When you copy the listing, skip the images and return each line verbatim.

**Extracted material:**

-- -- --

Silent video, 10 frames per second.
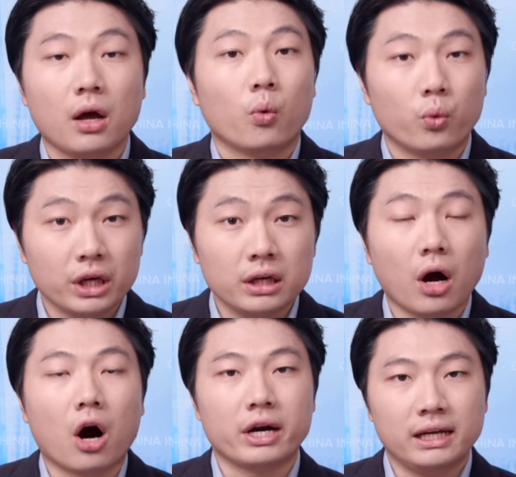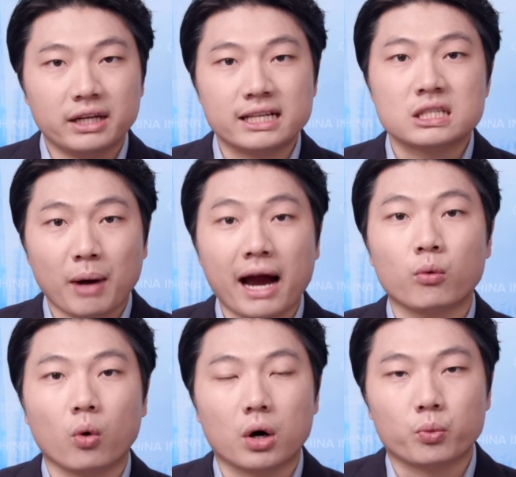We are in a spy
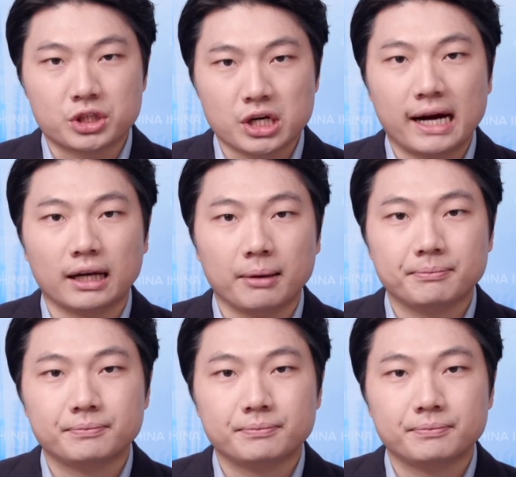war with China.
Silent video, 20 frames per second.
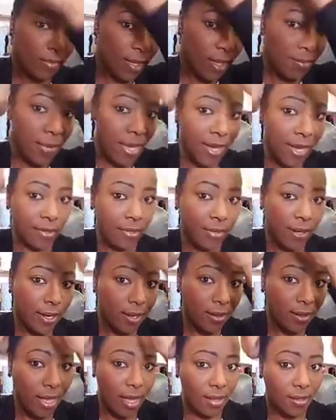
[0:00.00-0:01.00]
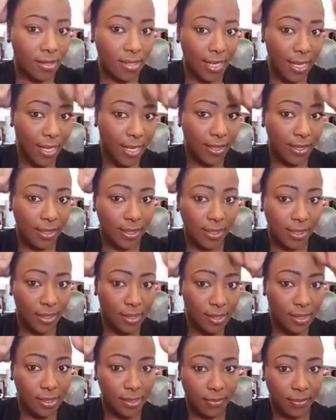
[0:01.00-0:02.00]
medical hair loss
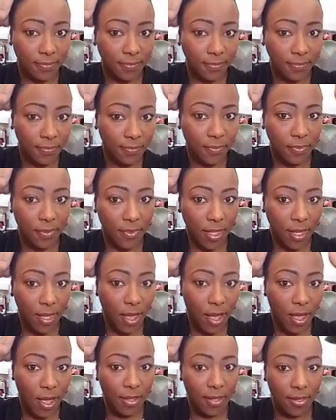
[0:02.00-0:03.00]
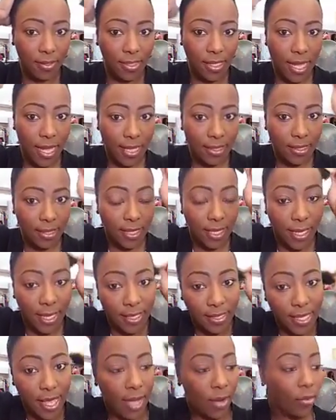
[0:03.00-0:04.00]
techniques, all of those kinds of
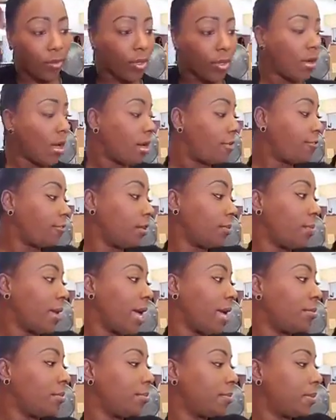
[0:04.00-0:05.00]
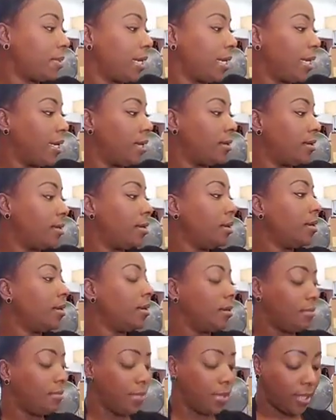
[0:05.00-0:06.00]
things. I will offer a payment plan
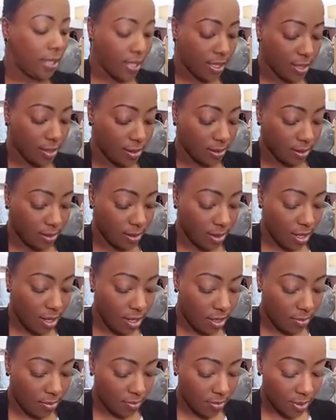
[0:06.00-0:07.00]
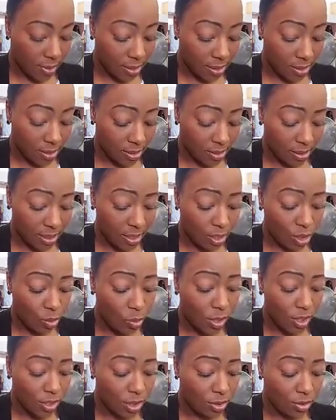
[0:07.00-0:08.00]
because this is a skill.
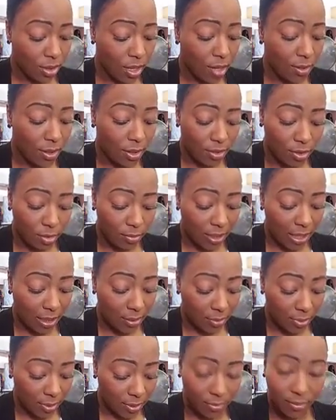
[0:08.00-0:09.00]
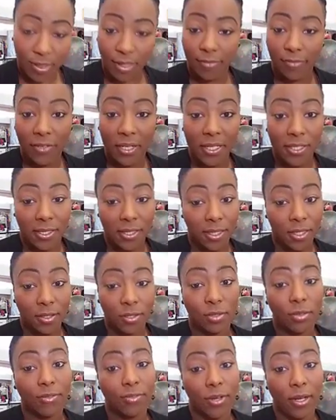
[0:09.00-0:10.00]
Once you learn it, you'll be able to feed your
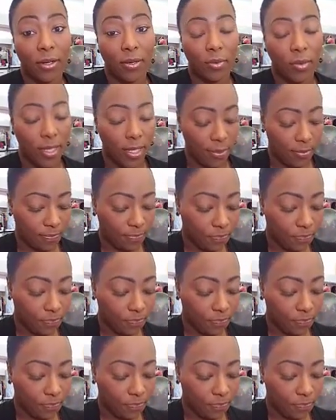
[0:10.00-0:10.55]
children very well.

-- -- --

**Solution to this problem:**
Silent video, 10 frames per second.
We are in a spy
war with China.
Silent video, 20 frames per second.
[0:00.00-0:01.00]
[0:01.00-0:02.00]
medical hair loss
[0:02.00-0:03.00]
[0:03.00-0:04.00]
techniques, all of those kinds of
[0:04.00-0:05.00]
[0:05.00-0:06.00]
things. I will offer a payment plan
[0:06.00-0:07.00]
[0:07.00-0:08.00]
because this is a skill.
[0:08.00-0:09.00]
[0:09.00-0:10.00]
Once you learn it, you'll be able to feed your
[0:10.00-0:10.55]
children very well.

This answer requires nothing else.